In the past, home buyers were normally required to make a full down payment within seven days to two weeks of subscription. It was rare for buyers to negotiate with agents or developers to defer part of the payment by over six months.
Meanwhile, the second phase of Isle Maison, a project co-developed by Vanke Holdings and China Railway Construction Real Estate, is offering discounts and extending the deadline for down payments, a salesperson for the project said.
The first round of purchases will start at the end of November, and down payments can be made in phases, according to the agent, who provided only their surname, Liu. Home buyers will be asked to pay about a third of the down payment by December, and can provide the rest by March at the latest.
The project is due to be delivered by the end of 2025.

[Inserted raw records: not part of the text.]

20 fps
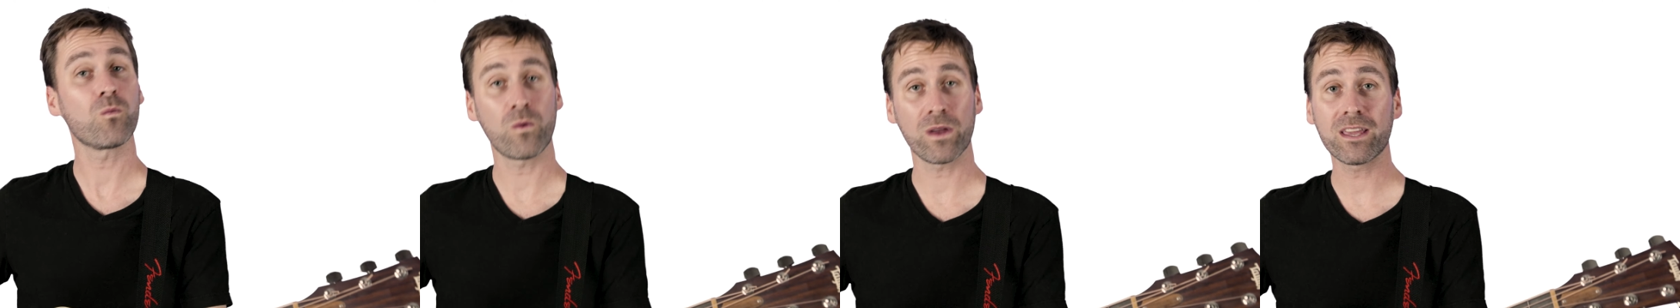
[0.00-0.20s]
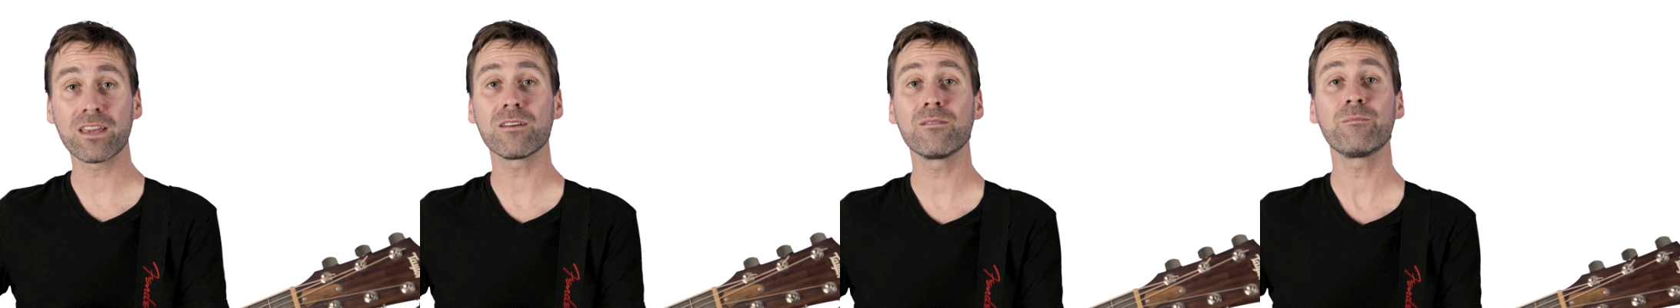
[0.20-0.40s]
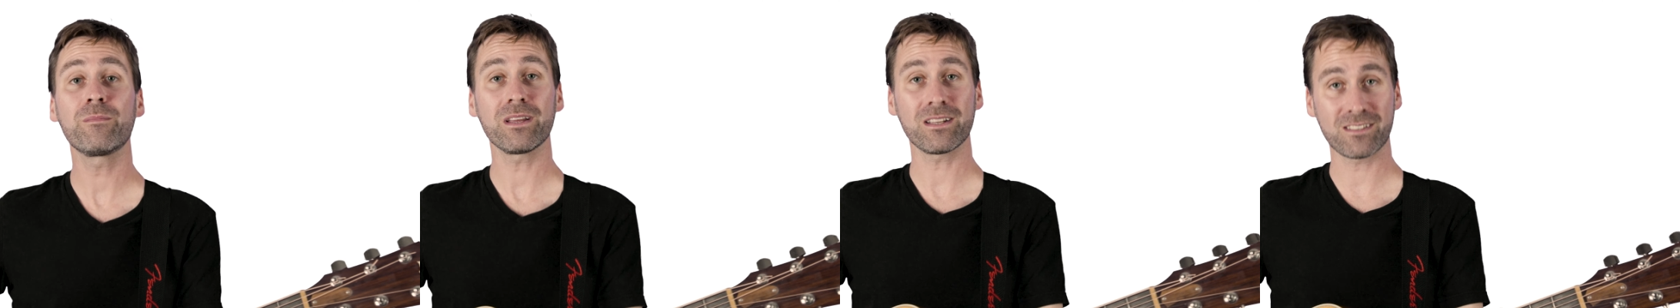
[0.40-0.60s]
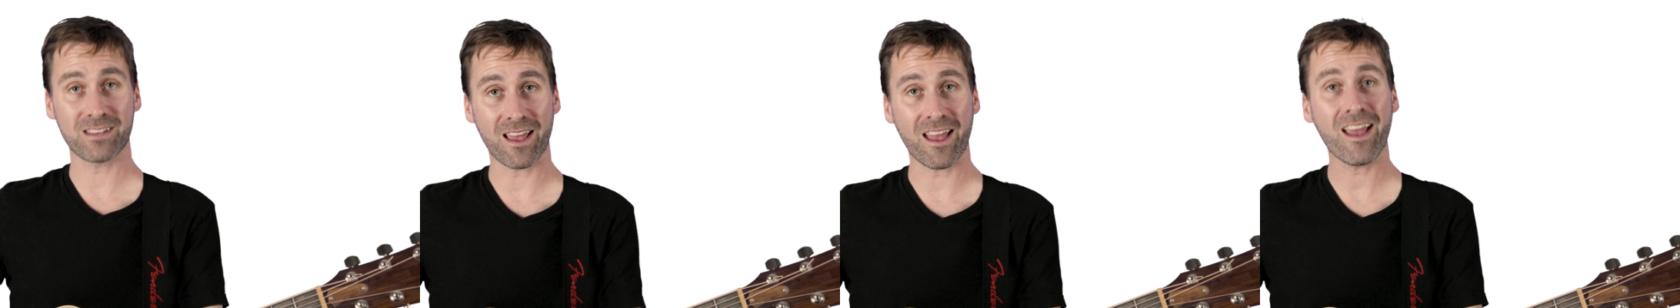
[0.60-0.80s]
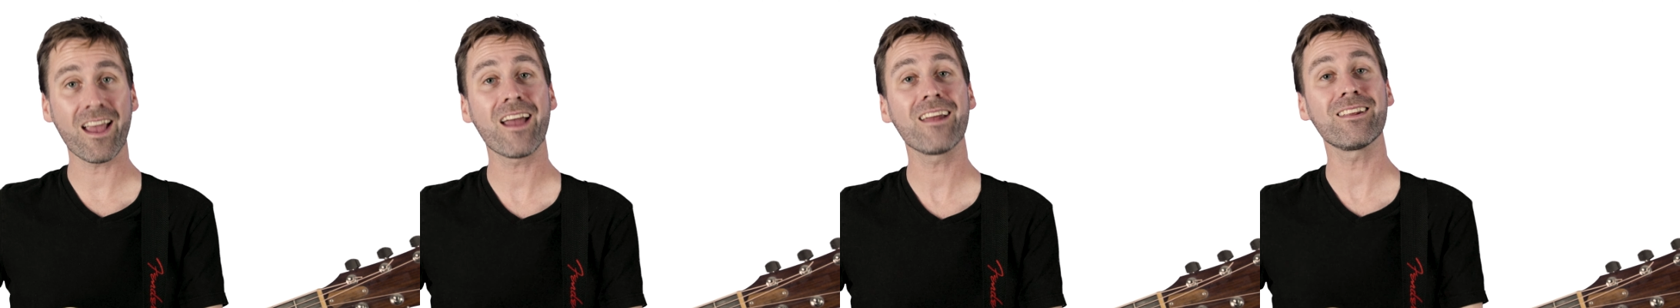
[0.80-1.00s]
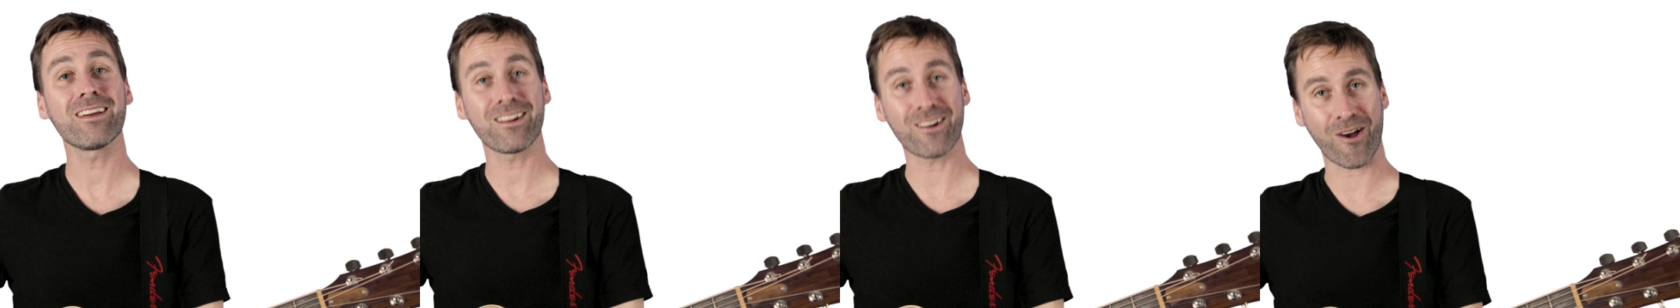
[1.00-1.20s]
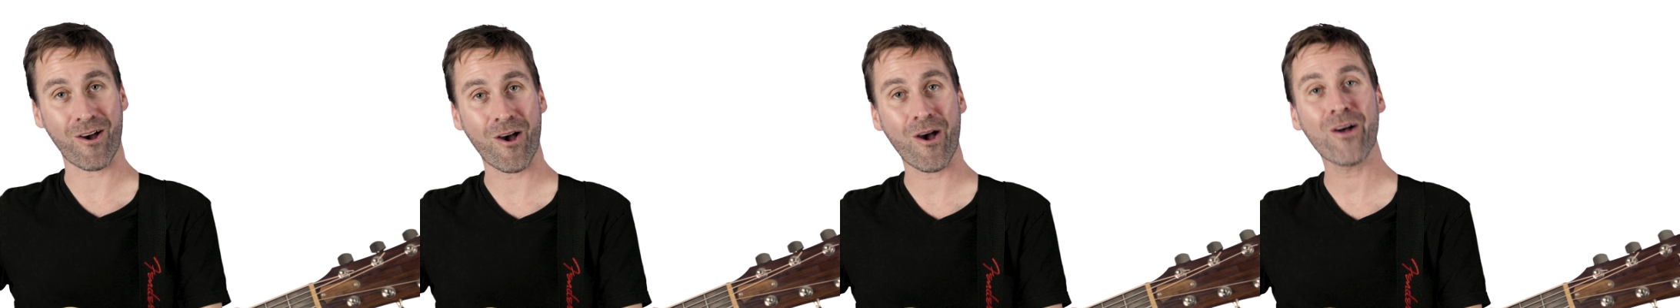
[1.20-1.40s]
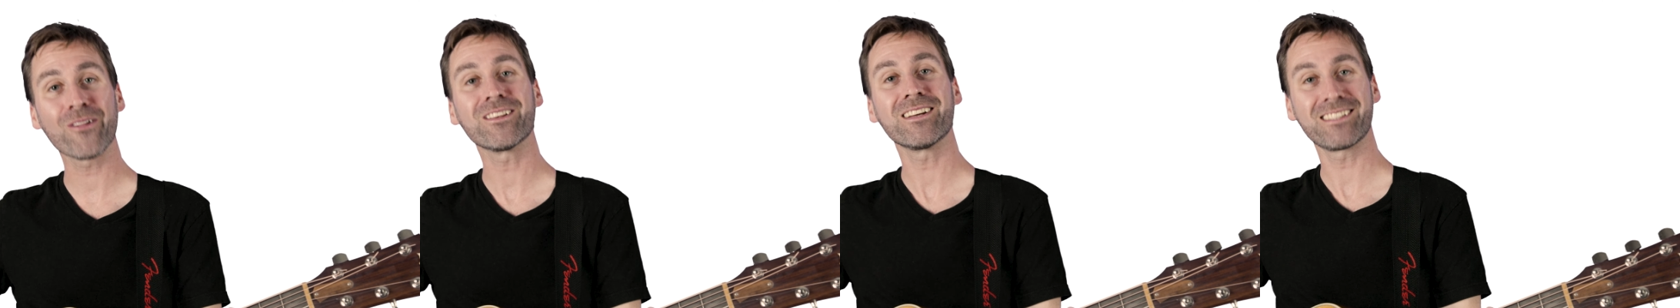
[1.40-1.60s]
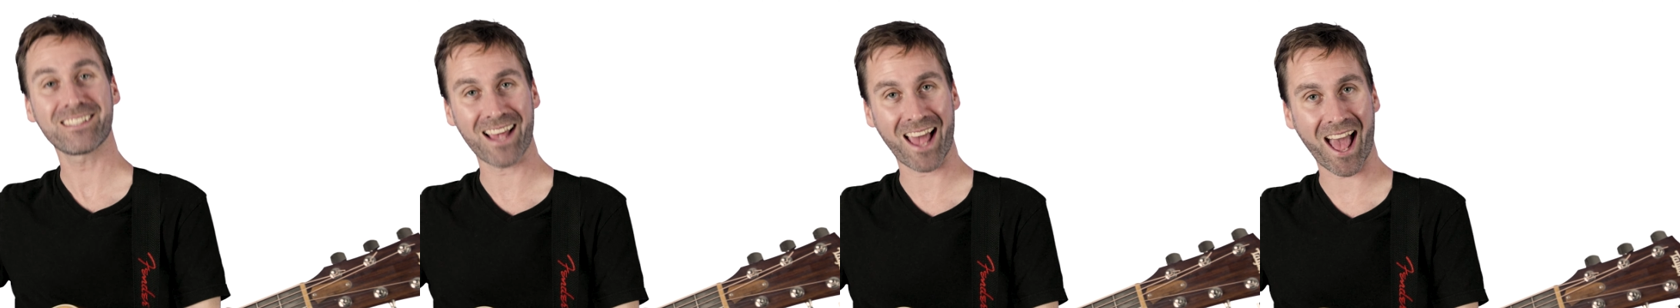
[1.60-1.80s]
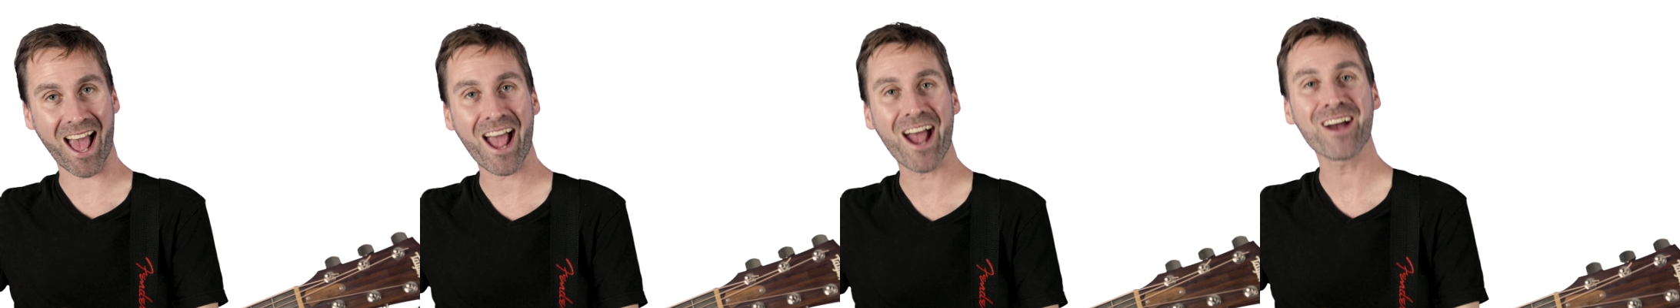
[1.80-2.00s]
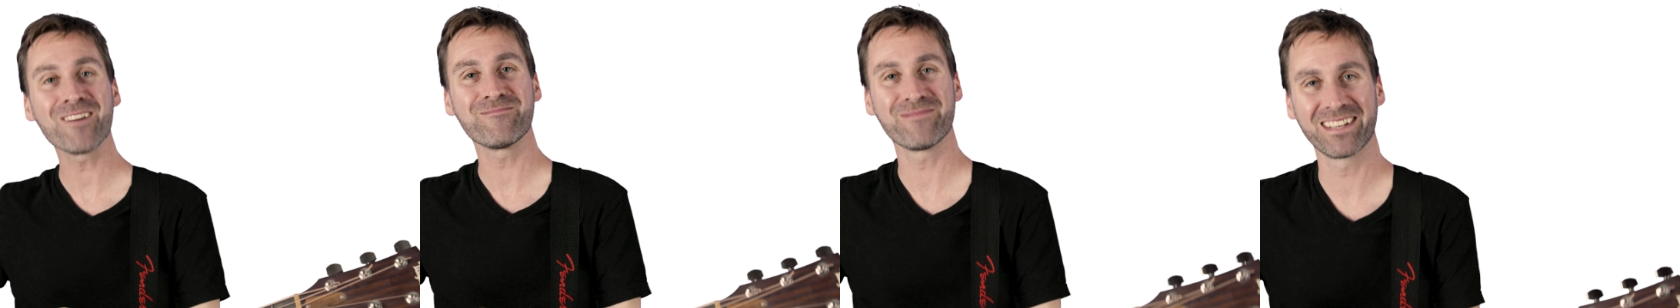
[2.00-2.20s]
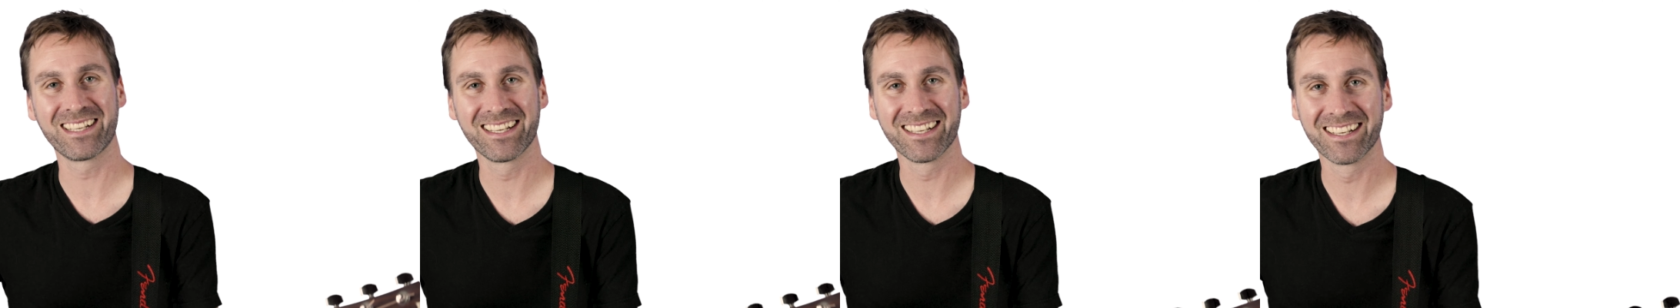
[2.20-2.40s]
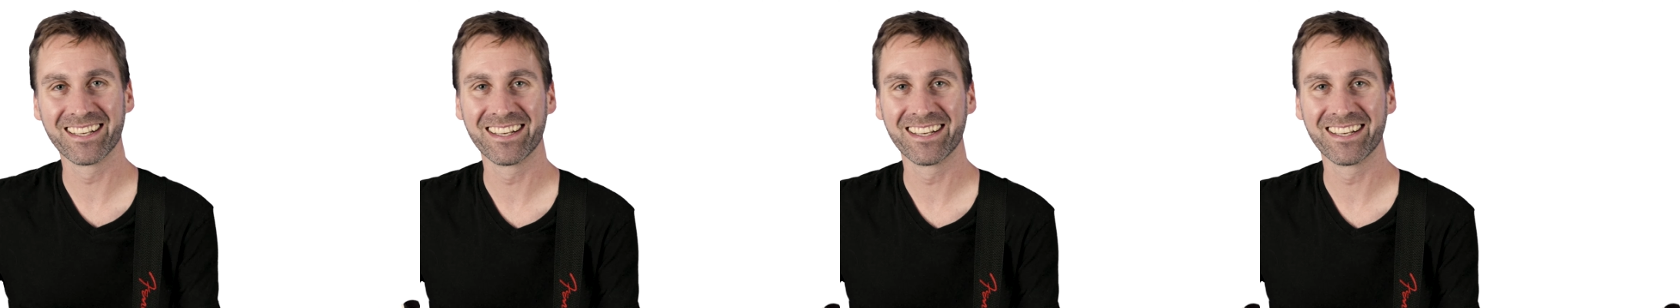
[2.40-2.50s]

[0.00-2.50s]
We could be tending all the time.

The developers have gone a step further with their incentives: buyers who opt for a three-bedroom unit covering 133 square metres (1,432 sq ft) or above can get a free parking space worth 400,000 yuan (US$55,470), Liu added.
These special promotions have come as China’s home prices fell for a fourth straight month in October while sales remained sluggish.
In October, Shanghai’s contracted new home sales by area fell 28 per cent to 562,000 square metres, which is close to what would be expected in the summer low season, according to data compiled by Centaline Property.
The sluggish sales have forced some developers to incur the additional cost of commission fees by taking on property agents to bring in sales.
“In the past, some popular projects received a huge volume of enquiries within one or two days of launch,” said You Liangzhou, the owner of Baonuo, a Shanghai-based property agency.
“Thus, developers could easily sell their projects on their own without relying on us [property agents].
“But now, some developers are choosing to work with us rather than save the commission fee, as it’s far more difficult for them to sell homes.”
The second-hand home market is faring little better, You said. Some owners are being forced to reduce their prices by as much as 6 per cent to find a buyer, something that used to be rare in Shanghai’s property market.
“Given the current market conditions, home buyers are generally taking a wait-and-see approach,” said a research note by Centaline’s Shanghai bureau.
“On the one hand, market sentiment is not high, as supportive policies are less than expected. On the other hand, the sluggish sales performance makes it hard to increase prices, thus a ‘floor price’ this month could be a ‘ceiling price’ next month, which makes buyers hesitate to buy.”